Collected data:
⟨

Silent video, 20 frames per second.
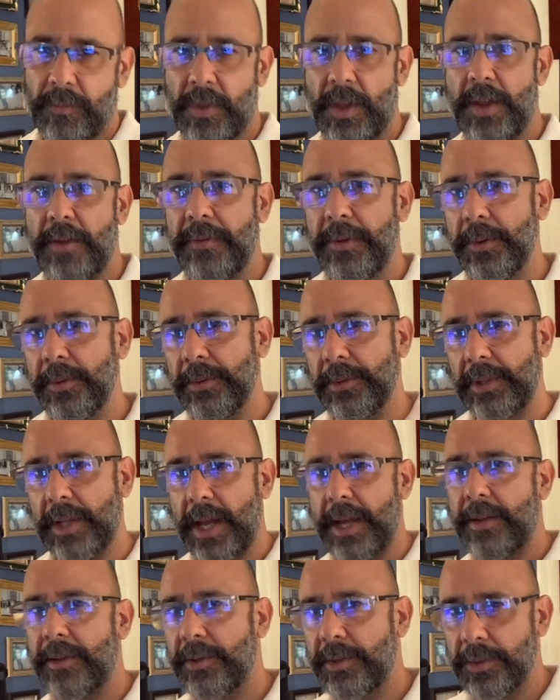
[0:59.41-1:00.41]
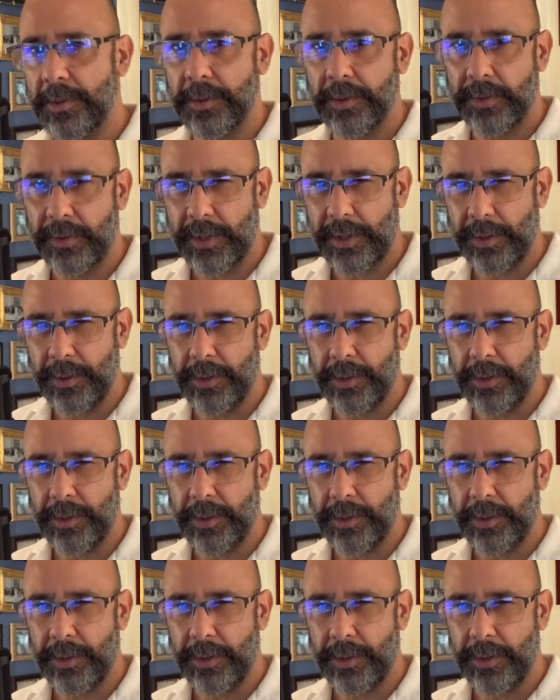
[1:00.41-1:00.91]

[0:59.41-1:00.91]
If you like the tools that you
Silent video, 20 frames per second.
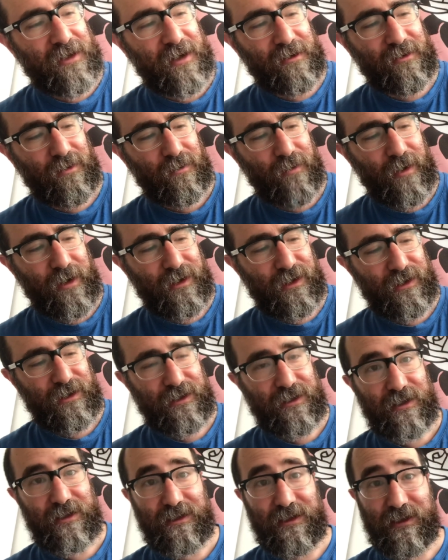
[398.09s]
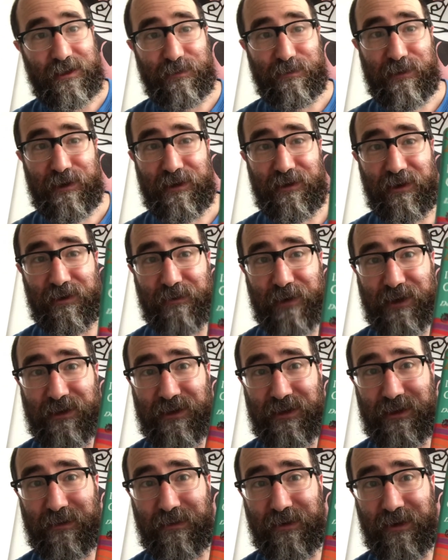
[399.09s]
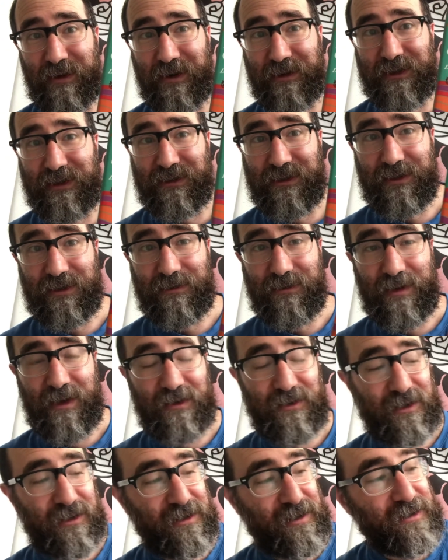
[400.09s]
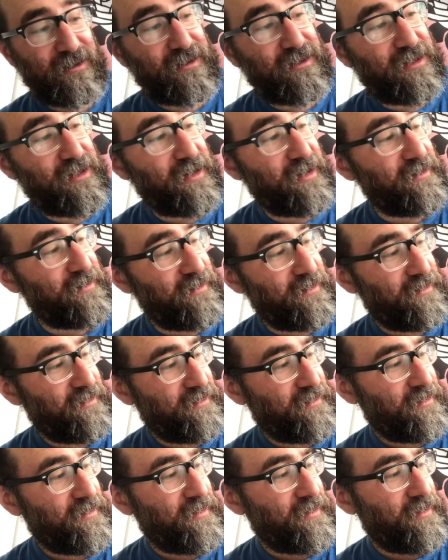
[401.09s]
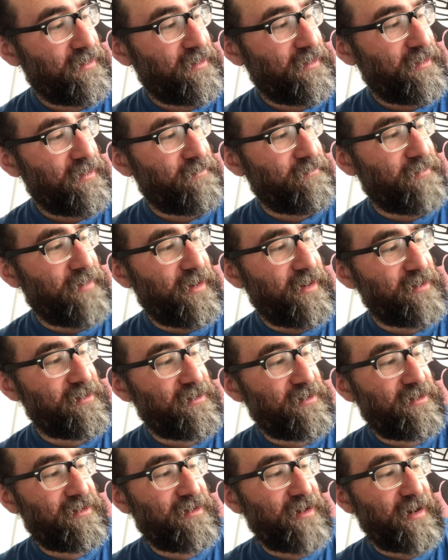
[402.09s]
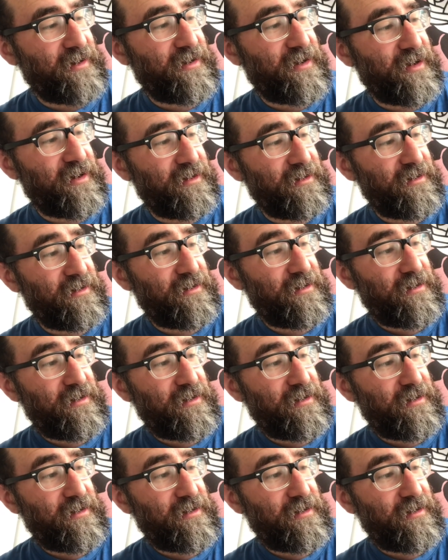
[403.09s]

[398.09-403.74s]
Other Wonders, this has been on my TBR since 2010 by Daniyal,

⟩

Directions for this task:
The data should be printed again unchanged; leave its pictures out.

Finished task:
Silent video, 20 frames per second.
[0:59.41-1:00.41]
[1:00.41-1:00.91]

[0:59.41-1:00.91]
If you like the tools that you
Silent video, 20 frames per second.
[398.09s]
[399.09s]
[400.09s]
[401.09s]
[402.09s]
[403.09s]

[398.09-403.74s]
Other Wonders, this has been on my TBR since 2010 by Daniyal,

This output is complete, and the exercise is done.